Nana menggapai buku di tumpukan teratas yang cukup berantakan. Gadis itu berjinjit melompat-lompat menggapai buku itu. Tapi dia tidak sadar jika dia malah membuat buku-buku tebal yang tertumpuk di sampingnya terjatuh ke arahnya.
Nana menjerit. Menutup matanya takut. Dia sudah siap merasakan rasa sakit akibat kejatuhan buku yang lumayan tebal itu. Tapi saat dia membuka matanya, Nana seketika membelalak saat matanya bertemu pandang dengan bola mata abu-abu milik El.
Pandangannya teralih pada buku tebal yang tadi hampir meniban dirinya, kini ada di tangan El. Nana menghela nafas lega. Tak lama kemudian buku yang tadi hampir jatuh menimpanya mendarat di atas kepalanya. Nana langsung cemberut pada El.
"Kalau kerja hati-hati! Untung saya sigap. Coba kalo buku ini tadi beneran jatuh kena kamu. Terus hidung kamu jadi bengkok! Bisa-bisa saya digantung sama Daddy serigala kamu itu!" omel El pada Nana.
Nana menunduk sambil merajuk. "Maaf... Uncle!" ucap Nana lirih.
"Ya udah sana rapiin yang itu aja! Yang ini biar saya yang rapiin!" seru El.
Nana mendesah pelan. Dia membatin, kenapa sekarang dia jatuhya seperti pembantu ya.
Gadis itu pun beringsut menjauhi El. Menuju sudut ruangan yang sedikit berantakan dengan kertas-kertas yang menumpuk tak beraturan.

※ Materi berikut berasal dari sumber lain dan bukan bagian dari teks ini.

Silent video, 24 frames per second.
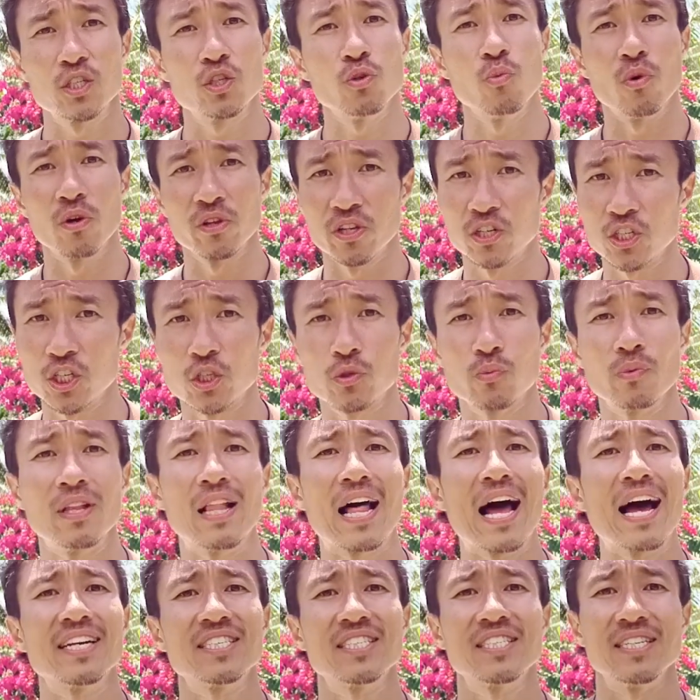to where they're just
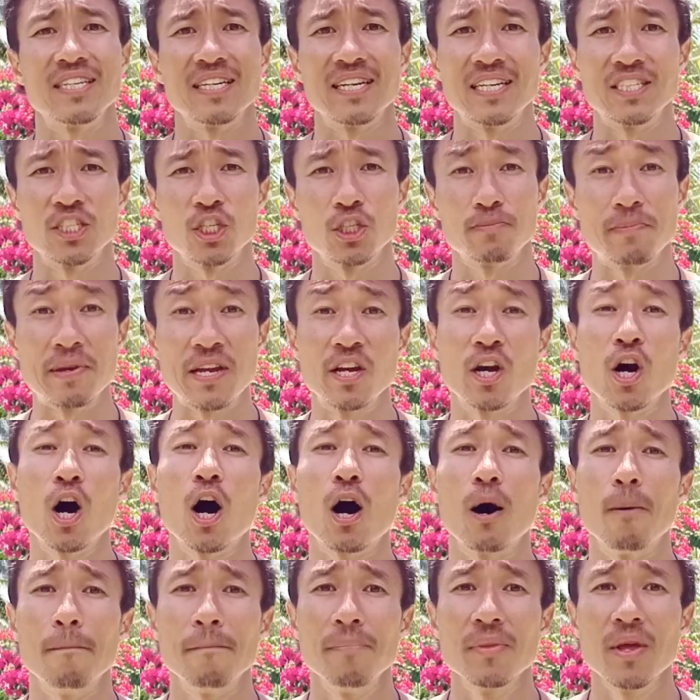relaxing and just being
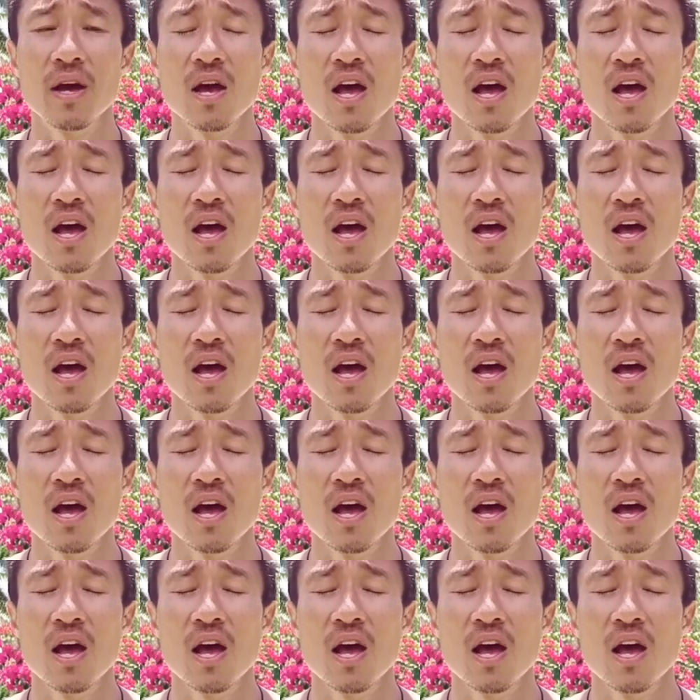calm.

Merapikan kertas-kertas itu. Lalu menumpuknya dengan teratur.
Lama Nana merapikan ruangan El. Hingga akhirnya selesai juga. Gadis itu menjatuhkan dirinya di sofa empuk di ruangan itu.
El terkekeh geli melihat wajah kelelahan Nana. Namun dia merasa kasihan juga padanya. Princess kesayangannya sedang kelelahan. El bangkit dari duduknya. Kemudian keluar ruangan. Meninggalkan Nana yang sudah lemas tak berdaya meringkuk di sofa.

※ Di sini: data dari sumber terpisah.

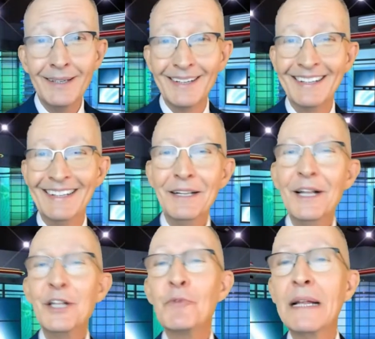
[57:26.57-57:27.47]

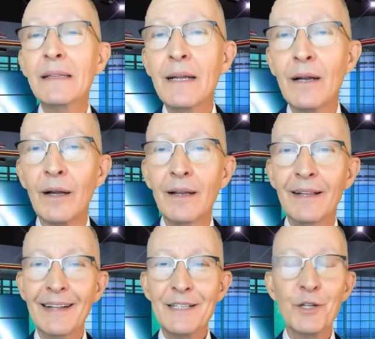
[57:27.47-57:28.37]
it's right there.
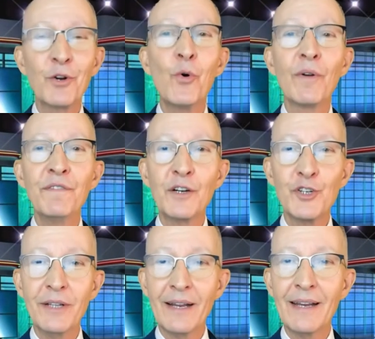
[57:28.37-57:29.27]
That's their core
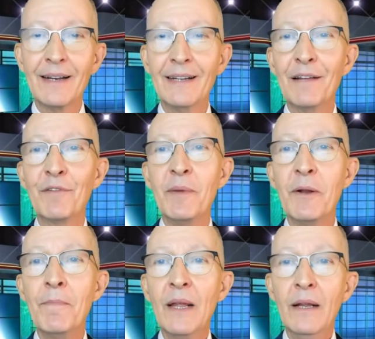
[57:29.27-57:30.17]
function. They can't hide that from you.
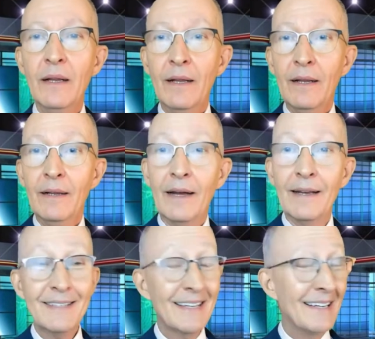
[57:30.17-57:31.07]
I like
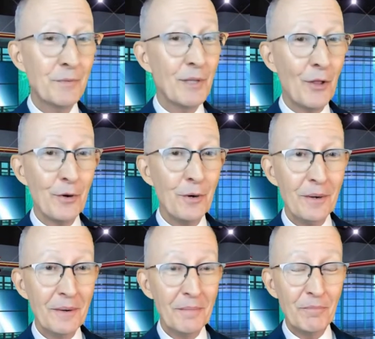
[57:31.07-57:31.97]
to connect with other
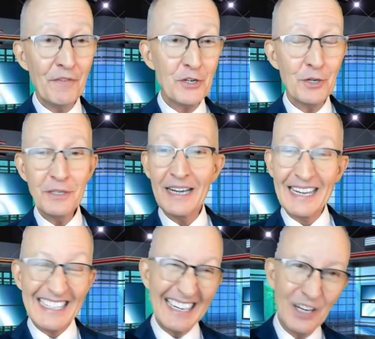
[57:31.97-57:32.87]
professionals and I
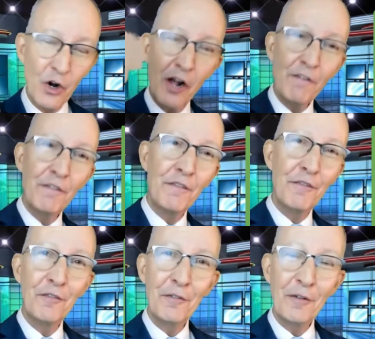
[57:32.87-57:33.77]
send it off.
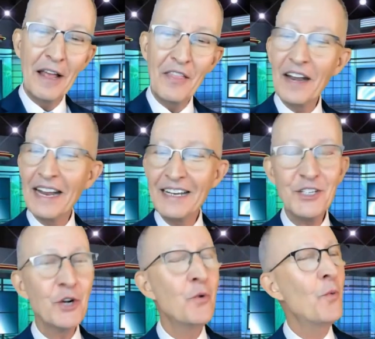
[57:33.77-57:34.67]
And then I
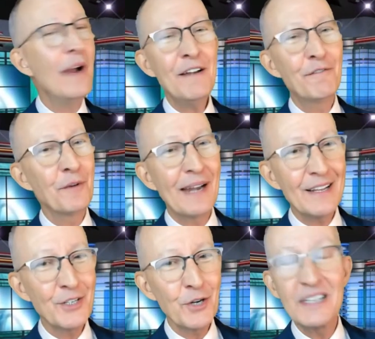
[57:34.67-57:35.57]
don't wait for an
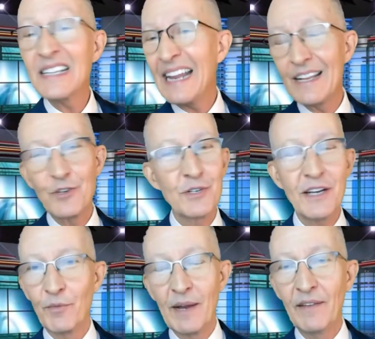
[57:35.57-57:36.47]
answer because the answer is
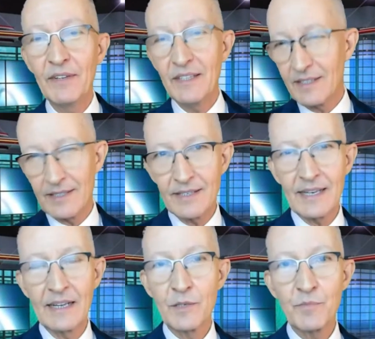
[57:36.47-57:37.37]
irrelevant. This is a
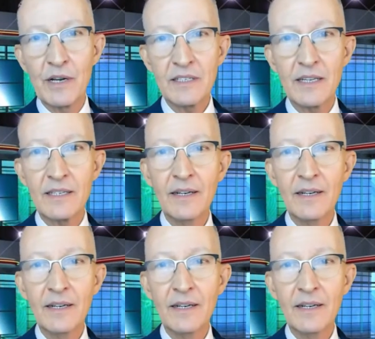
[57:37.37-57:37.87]
sales process.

Tak lama kemudian El kembali kesana. Pria itu mendekati Nana. Menyodorkan sebuah es krim ke wajah Nana. Nana yang tadi lemas kini langsung bangun dengan antusias. Gadis itu memekik kegirangan.
"Es krim stroberi? Uncle masih ingat kesukaan Nana?" ujarnya tak percaya.
El terdiam. Baru menyadari jika dia mengambil es krim rasa stroberi secara tak sengaja tadi. Pria itu tertegun, kenapa tadi dia harus mengambil es krim stroberi? Kenapa bukan yang lainnya? Kenapa es krim stroberilah yang pertama dia pikirkan saat melihat wajah kelelahan Nana tadi?
Mata Nana berkaca-kaca. Gadis itu langsung memeluk El erat. Mengabaikan es krim di tangan El. Yang dia inginkan hanya satu, Unclenya. Uncle El nya kembali padanya.